In 2005, three paintings by a chimpanzee sold at auction for about $25,000. They had been painted by Congo, a chimpanzee at the London Zoo. Congo seems to have been a star of the art world for a while in the 1950s; Pablo Picasso supposedly bought one of Congo's 400 works. So, was Congo "painting" or just flinging paint around? (Really? A lot of people would say the same thing about Jackson Pollock.) At least one expert believed Congo was a true artist. "Congo became increasingly obsessed" with his art, Desmond Morris said. "If I tried to stop him before he had finished a painting, he would have a screaming fit." Sounds about right. (This reproduction would also be fair use, so don't try it, Estate of Congo.)
I found no copyright cases involving those artists, but there is at least some relevant precedent. An Australian reader pointed out this case and this case, in which Australian courts held that a nonhuman cannot be an "author" and/or create an "original" work. But those cases involved something "created" by a computer program, and don't address whether such a program or (as it might prefer to be called) an "artificial intelligence" – or a relatively smart animal – could be considered to have created something for copyright purposes. In America, the Copyright Office has taken the position that only human beings can make copyrightable works, saying that "[m]aterials produced solely by nature, by plants, or by animals are not copyrightable." But as the author of the law-review article in which I found that quote argues, there's no support for that in the Copyright Clause itself, which refers only to "authors."
Yes, there is a law-review article on this topic. In that article, Dane Johnson, an Oregon animal-law attorney, notes that to date the law (or at least the Copyright Office) has limited copyright to humans, but argues that there is no particular reason it should. Discussing Congo and similar cases, he states that it "appears increasingly possible that at least some animals can create or have created works that would come under copyright without question were their authors humans." If an animal could be an "author," he writes, then there's no reason that author should not have at least some rights.

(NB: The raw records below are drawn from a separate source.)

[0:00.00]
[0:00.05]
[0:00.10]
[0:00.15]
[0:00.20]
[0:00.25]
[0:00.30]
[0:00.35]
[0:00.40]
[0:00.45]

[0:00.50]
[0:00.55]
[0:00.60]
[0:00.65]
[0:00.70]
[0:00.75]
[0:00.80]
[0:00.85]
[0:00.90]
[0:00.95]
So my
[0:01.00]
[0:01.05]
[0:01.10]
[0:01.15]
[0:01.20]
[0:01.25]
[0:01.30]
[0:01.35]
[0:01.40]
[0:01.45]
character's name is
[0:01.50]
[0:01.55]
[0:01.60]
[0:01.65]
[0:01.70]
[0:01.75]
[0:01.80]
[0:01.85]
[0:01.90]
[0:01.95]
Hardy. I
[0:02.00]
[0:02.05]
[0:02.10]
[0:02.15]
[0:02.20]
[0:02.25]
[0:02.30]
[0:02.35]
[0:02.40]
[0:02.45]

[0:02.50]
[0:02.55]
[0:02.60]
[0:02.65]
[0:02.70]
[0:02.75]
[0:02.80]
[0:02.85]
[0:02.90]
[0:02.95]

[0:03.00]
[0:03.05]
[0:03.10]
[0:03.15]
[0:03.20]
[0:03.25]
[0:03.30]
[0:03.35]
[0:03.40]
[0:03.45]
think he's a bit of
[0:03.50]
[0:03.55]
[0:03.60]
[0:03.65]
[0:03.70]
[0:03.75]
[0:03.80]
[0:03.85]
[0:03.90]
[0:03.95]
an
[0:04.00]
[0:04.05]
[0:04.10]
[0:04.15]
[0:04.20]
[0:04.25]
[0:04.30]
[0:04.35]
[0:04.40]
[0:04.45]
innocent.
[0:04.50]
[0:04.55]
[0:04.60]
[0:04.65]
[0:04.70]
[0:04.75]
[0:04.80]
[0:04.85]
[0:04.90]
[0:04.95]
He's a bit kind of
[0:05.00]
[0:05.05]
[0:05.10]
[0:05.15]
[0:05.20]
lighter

Of course, monkeys can't sue (unfortunately for this blog) and so can't enforce any rights they might have. But Johnson notes that we protect certain rights of others who can't sue, by (for example) appointing guardians for infants, and that we have granted legal rights to things that technically don't exist, like corporations. He argues that we could similarly give at least limited protection to animal creations, which at least in the case of an owned animal would basically mean creating a trust for the benefit of the animal with the owner as the trustee. But if we reject that, or if an animal has no owner – as in this case, where the monkeys were free agents – then he concludes the work would be in the public domain.

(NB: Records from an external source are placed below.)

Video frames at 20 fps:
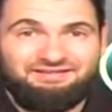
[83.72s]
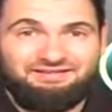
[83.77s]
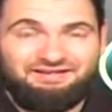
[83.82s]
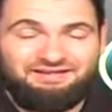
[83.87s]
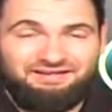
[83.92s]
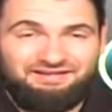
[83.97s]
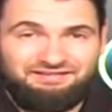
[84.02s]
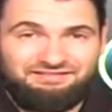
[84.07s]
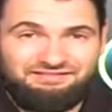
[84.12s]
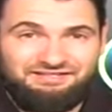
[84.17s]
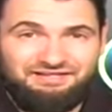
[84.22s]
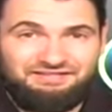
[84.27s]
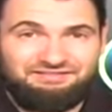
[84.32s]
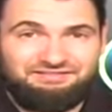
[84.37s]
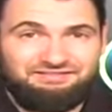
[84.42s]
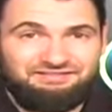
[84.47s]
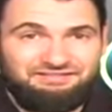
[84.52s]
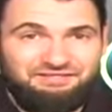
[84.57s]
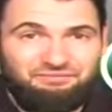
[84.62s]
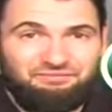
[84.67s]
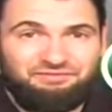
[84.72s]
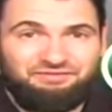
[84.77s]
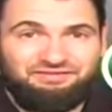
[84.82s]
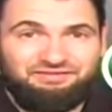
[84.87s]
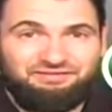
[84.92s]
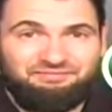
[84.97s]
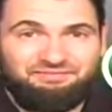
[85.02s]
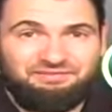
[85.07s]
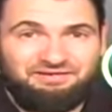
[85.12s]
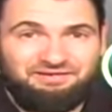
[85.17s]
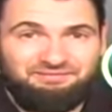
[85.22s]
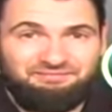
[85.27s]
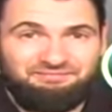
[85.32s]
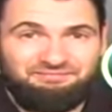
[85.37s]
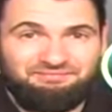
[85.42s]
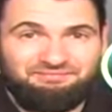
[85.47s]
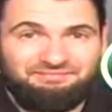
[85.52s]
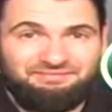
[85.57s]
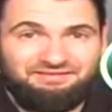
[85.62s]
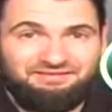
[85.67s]
I got a chance to sit with him, and
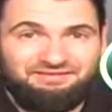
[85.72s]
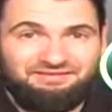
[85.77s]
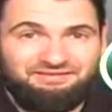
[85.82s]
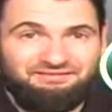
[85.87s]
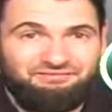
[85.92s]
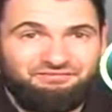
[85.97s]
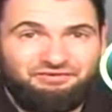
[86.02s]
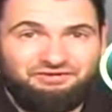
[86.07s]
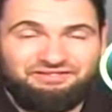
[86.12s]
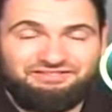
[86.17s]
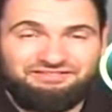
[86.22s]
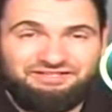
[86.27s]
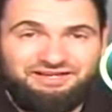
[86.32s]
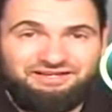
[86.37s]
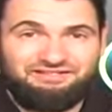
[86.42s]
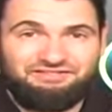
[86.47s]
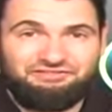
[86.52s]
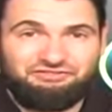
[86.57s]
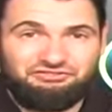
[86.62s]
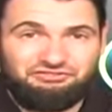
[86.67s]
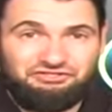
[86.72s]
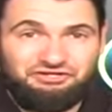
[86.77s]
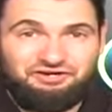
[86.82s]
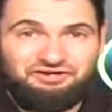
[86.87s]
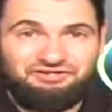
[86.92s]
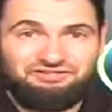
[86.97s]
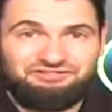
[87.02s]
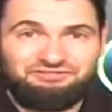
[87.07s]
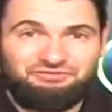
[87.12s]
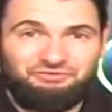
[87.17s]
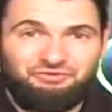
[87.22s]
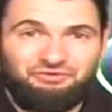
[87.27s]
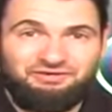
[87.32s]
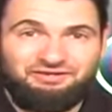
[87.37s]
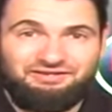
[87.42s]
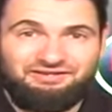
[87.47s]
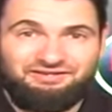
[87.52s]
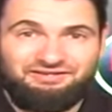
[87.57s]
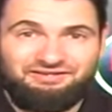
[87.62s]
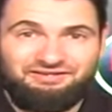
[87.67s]
I'm very excited to share his
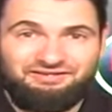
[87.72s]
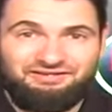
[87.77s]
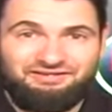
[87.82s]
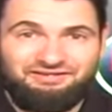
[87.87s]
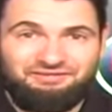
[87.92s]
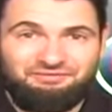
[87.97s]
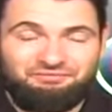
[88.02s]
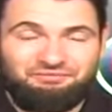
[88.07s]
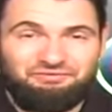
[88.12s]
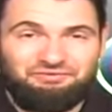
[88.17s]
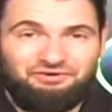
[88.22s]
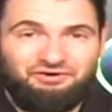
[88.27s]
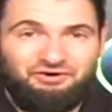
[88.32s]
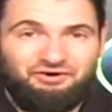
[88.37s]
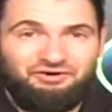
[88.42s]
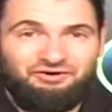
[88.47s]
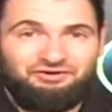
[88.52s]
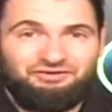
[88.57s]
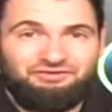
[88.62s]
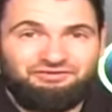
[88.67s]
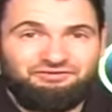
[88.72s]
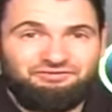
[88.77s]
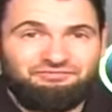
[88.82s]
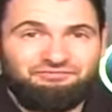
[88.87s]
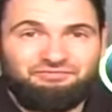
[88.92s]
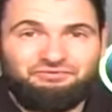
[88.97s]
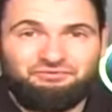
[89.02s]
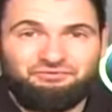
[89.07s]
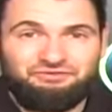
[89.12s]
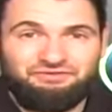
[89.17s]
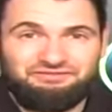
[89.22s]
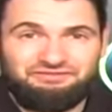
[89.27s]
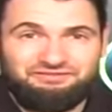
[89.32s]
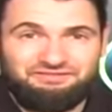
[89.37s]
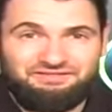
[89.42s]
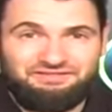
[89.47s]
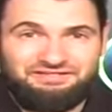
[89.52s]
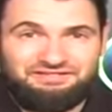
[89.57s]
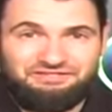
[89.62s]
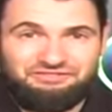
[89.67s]
story with all of the viewers of
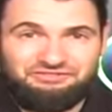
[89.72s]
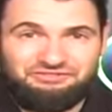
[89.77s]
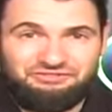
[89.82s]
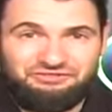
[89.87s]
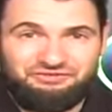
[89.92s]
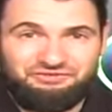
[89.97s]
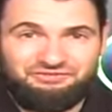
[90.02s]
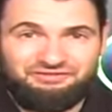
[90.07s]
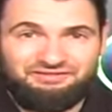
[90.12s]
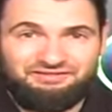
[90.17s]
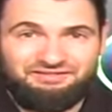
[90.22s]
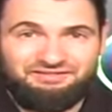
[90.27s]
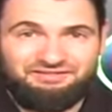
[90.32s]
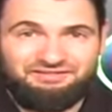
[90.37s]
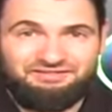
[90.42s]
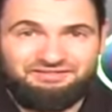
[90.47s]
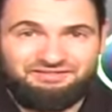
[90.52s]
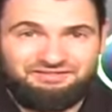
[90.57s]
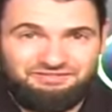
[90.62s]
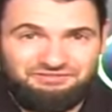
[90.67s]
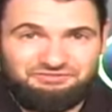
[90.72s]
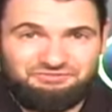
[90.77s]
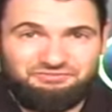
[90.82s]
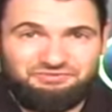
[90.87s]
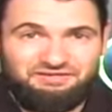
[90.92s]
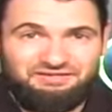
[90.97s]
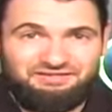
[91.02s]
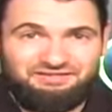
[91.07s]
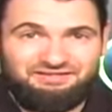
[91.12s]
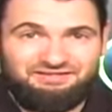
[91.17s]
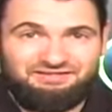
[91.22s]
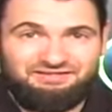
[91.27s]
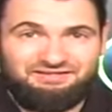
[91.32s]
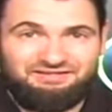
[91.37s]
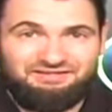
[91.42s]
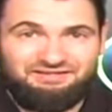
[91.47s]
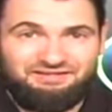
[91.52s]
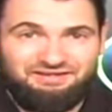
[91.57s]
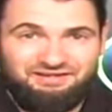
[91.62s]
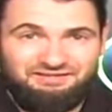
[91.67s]
The Dean Show. This week
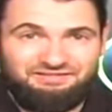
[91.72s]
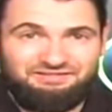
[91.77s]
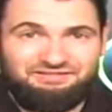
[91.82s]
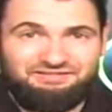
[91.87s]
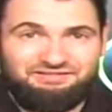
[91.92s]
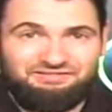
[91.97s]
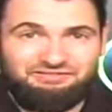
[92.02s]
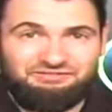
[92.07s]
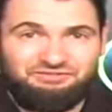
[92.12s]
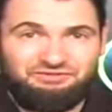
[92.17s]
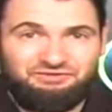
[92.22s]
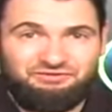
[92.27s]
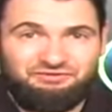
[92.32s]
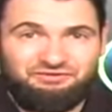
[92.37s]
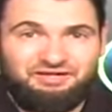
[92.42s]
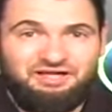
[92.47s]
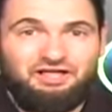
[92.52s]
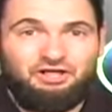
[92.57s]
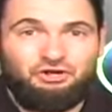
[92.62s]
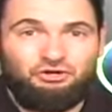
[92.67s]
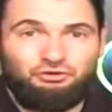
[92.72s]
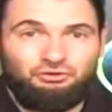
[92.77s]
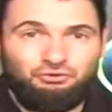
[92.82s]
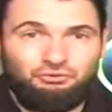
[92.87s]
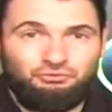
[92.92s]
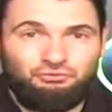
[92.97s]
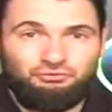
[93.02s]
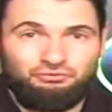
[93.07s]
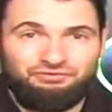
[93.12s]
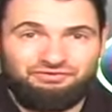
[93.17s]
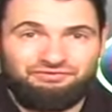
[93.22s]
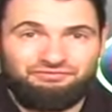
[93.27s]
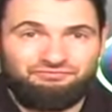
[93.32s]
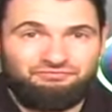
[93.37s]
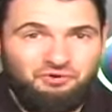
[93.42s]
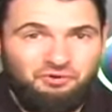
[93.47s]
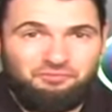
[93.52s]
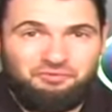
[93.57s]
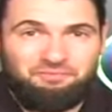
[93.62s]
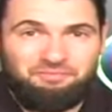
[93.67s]
on The Dean Show, Loon,
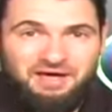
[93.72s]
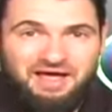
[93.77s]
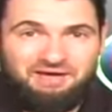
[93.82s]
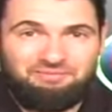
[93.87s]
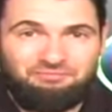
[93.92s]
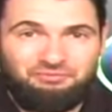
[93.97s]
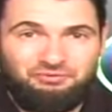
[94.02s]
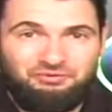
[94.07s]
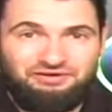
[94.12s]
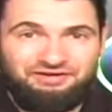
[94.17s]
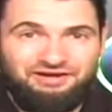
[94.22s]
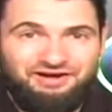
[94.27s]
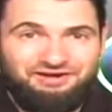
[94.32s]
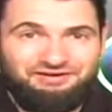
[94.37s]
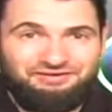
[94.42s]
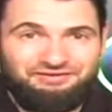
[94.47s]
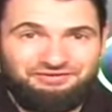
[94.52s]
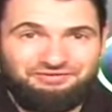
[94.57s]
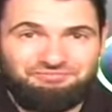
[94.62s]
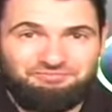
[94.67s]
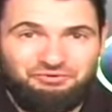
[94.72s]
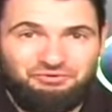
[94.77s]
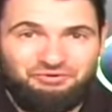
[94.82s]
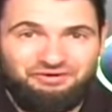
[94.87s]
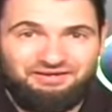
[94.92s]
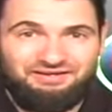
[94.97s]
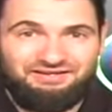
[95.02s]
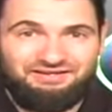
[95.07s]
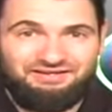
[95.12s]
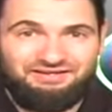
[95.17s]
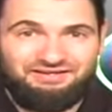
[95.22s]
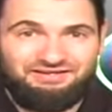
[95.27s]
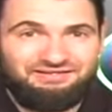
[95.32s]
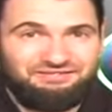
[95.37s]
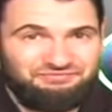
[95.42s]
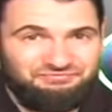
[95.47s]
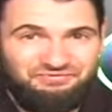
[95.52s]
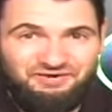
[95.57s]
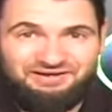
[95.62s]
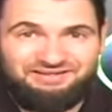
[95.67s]
former bad boy gone good boy.
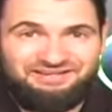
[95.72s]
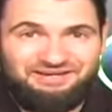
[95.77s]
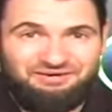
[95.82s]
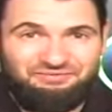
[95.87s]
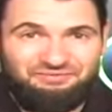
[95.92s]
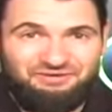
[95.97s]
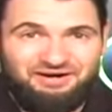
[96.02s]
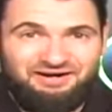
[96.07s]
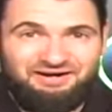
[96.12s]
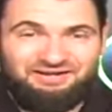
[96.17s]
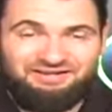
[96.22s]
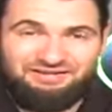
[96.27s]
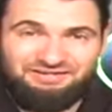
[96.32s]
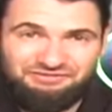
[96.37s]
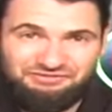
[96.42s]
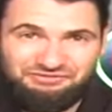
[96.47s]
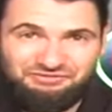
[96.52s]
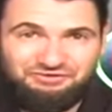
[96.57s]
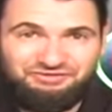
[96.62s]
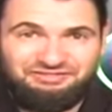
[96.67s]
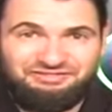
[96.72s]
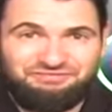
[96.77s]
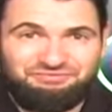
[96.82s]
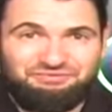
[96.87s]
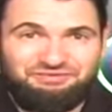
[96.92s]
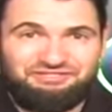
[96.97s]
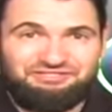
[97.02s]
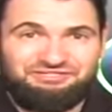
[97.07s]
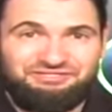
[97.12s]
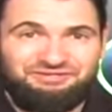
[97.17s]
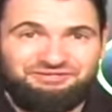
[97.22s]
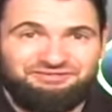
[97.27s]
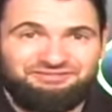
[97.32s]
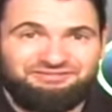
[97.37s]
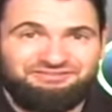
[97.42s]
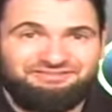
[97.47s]
Let's find out why. Enjoy this week's show.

A court might conclude, of course, that the photographer created at least the conditions for the picture and so should have some rights in it, especially since his alleged monkey co-author probably cannot be found. Maybe that is the most likely result today. But again, regardless of who (if anyone) owns rights in the pictures, using them as Techdirt did (or as I did) is clearly "fair use" under the Copyright Act. Hopefully I won't have to do another post defending that position.
Another reader suggestion I liked is that "any attempts by the monkey to exert a claim on money made by the photos would likely be barred by laws that prohibit criminals from profiting from their wrongdoing. The monkey stole the camera, after all." Applying a "Son of Sam" law to a thieving monkey is a very creative idea, but doesn't fit the facts here. The monkey didn't actually steal the camera, he just borrowed it.
Update: Techdirt has still more analysis, under UK as well as US law, and is also maintaining that the monkey's photos are in the public domain. Apparently no pushback so far from the news agency.